- DATA FOR PROCESSING -
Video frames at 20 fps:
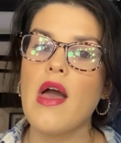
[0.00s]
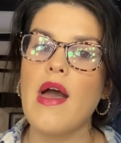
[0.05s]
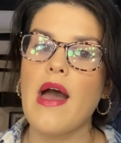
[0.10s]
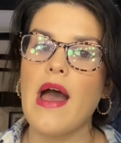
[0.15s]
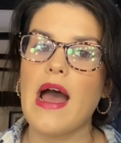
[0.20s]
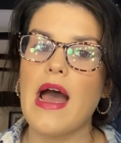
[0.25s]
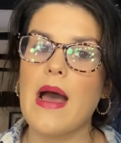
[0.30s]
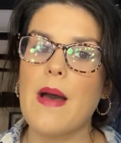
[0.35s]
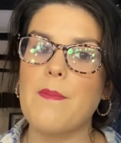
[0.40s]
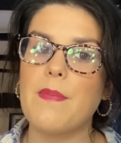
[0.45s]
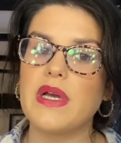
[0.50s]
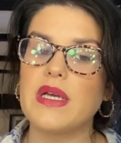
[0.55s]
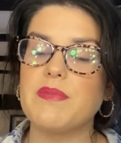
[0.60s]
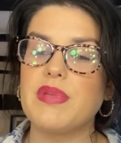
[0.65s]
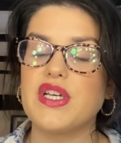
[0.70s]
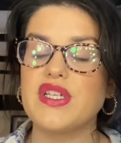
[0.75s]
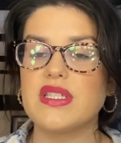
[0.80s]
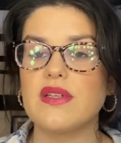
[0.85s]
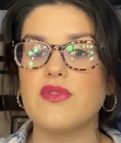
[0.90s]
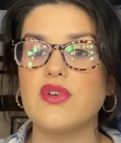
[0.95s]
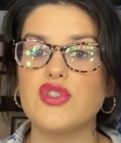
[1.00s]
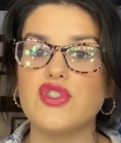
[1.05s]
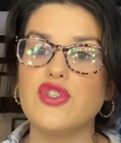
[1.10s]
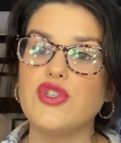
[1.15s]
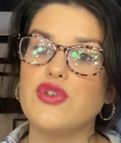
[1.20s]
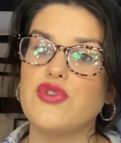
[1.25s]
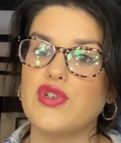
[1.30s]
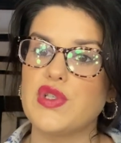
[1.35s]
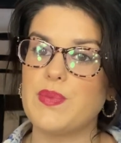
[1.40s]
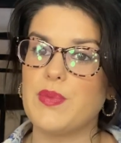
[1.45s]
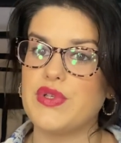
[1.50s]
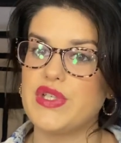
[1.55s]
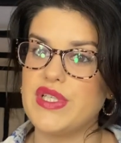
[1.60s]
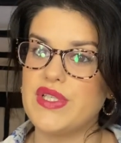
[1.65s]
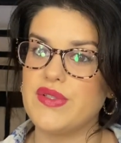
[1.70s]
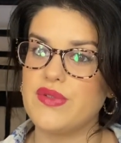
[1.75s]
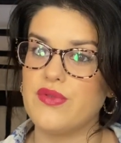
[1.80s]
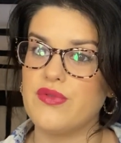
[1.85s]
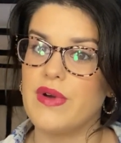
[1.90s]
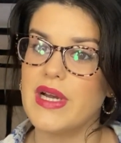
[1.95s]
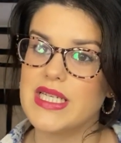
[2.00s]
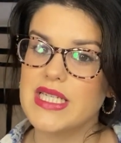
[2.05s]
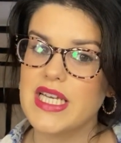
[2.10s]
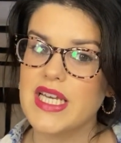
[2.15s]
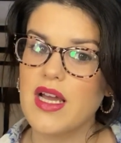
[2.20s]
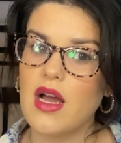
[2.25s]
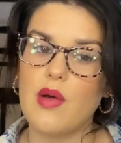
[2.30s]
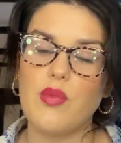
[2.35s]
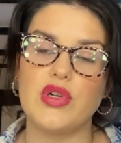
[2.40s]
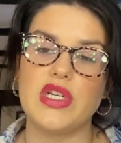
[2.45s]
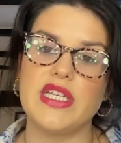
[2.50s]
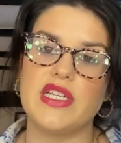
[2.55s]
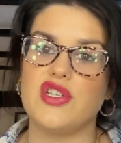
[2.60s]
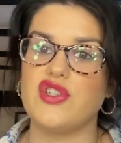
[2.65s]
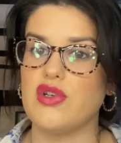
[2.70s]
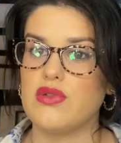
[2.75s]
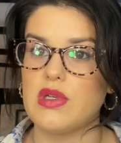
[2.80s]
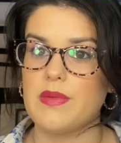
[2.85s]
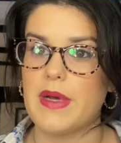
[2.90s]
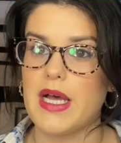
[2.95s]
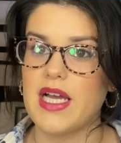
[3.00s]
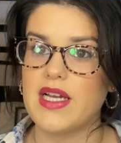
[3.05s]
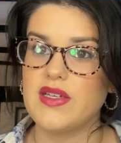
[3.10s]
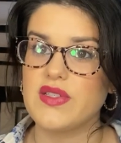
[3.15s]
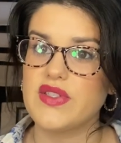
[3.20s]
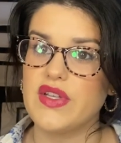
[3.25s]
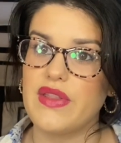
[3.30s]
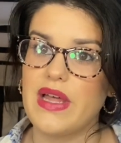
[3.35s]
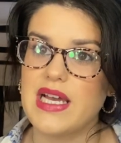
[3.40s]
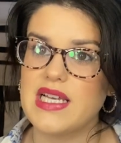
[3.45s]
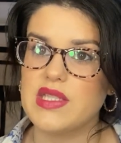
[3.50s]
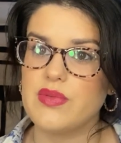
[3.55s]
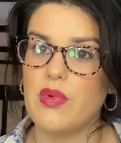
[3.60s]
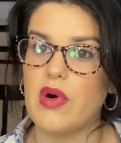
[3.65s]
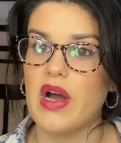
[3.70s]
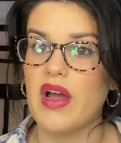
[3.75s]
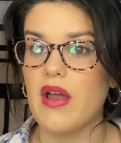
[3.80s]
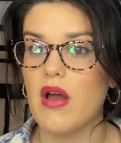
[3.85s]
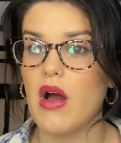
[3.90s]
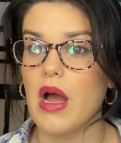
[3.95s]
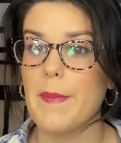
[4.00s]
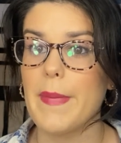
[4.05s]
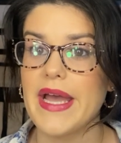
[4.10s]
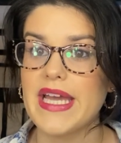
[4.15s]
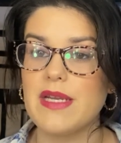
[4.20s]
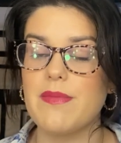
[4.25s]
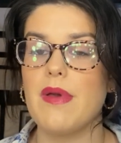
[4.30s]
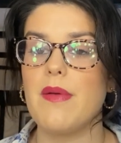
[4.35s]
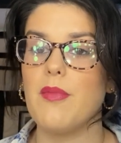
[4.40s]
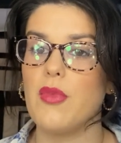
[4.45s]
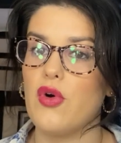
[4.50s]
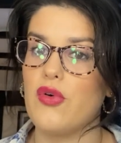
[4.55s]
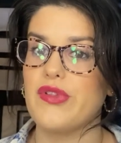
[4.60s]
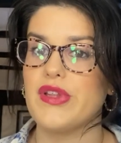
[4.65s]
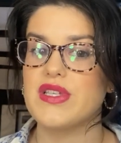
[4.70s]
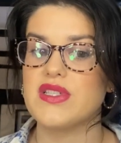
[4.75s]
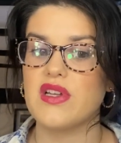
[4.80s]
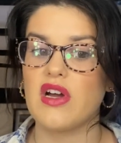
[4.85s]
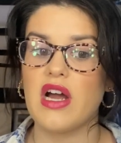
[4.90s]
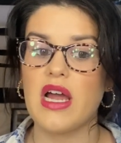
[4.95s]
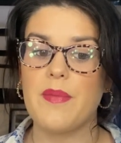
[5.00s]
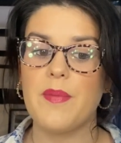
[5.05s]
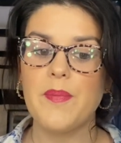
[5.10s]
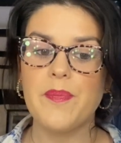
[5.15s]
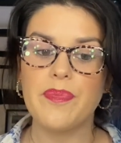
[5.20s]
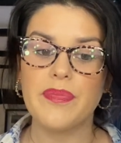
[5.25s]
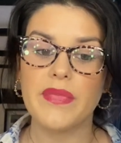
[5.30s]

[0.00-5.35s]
but because I've got two crossbodies already, I wanted a shoulder bag, so that is why I paid a bit more this time.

- WHAT IS BEING ASKED -
Copy each line above precisely, dropping the pictures.

- ANSWER AREA -
Video frames at 20 fps:
[0.00s]
[0.05s]
[0.10s]
[0.15s]
[0.20s]
[0.25s]
[0.30s]
[0.35s]
[0.40s]
[0.45s]
[0.50s]
[0.55s]
[0.60s]
[0.65s]
[0.70s]
[0.75s]
[0.80s]
[0.85s]
[0.90s]
[0.95s]
[1.00s]
[1.05s]
[1.10s]
[1.15s]
[1.20s]
[1.25s]
[1.30s]
[1.35s]
[1.40s]
[1.45s]
[1.50s]
[1.55s]
[1.60s]
[1.65s]
[1.70s]
[1.75s]
[1.80s]
[1.85s]
[1.90s]
[1.95s]
[2.00s]
[2.05s]
[2.10s]
[2.15s]
[2.20s]
[2.25s]
[2.30s]
[2.35s]
[2.40s]
[2.45s]
[2.50s]
[2.55s]
[2.60s]
[2.65s]
[2.70s]
[2.75s]
[2.80s]
[2.85s]
[2.90s]
[2.95s]
[3.00s]
[3.05s]
[3.10s]
[3.15s]
[3.20s]
[3.25s]
[3.30s]
[3.35s]
[3.40s]
[3.45s]
[3.50s]
[3.55s]
[3.60s]
[3.65s]
[3.70s]
[3.75s]
[3.80s]
[3.85s]
[3.90s]
[3.95s]
[4.00s]
[4.05s]
[4.10s]
[4.15s]
[4.20s]
[4.25s]
[4.30s]
[4.35s]
[4.40s]
[4.45s]
[4.50s]
[4.55s]
[4.60s]
[4.65s]
[4.70s]
[4.75s]
[4.80s]
[4.85s]
[4.90s]
[4.95s]
[5.00s]
[5.05s]
[5.10s]
[5.15s]
[5.20s]
[5.25s]
[5.30s]

[0.00-5.35s]
but because I've got two crossbodies already, I wanted a shoulder bag, so that is why I paid a bit more this time.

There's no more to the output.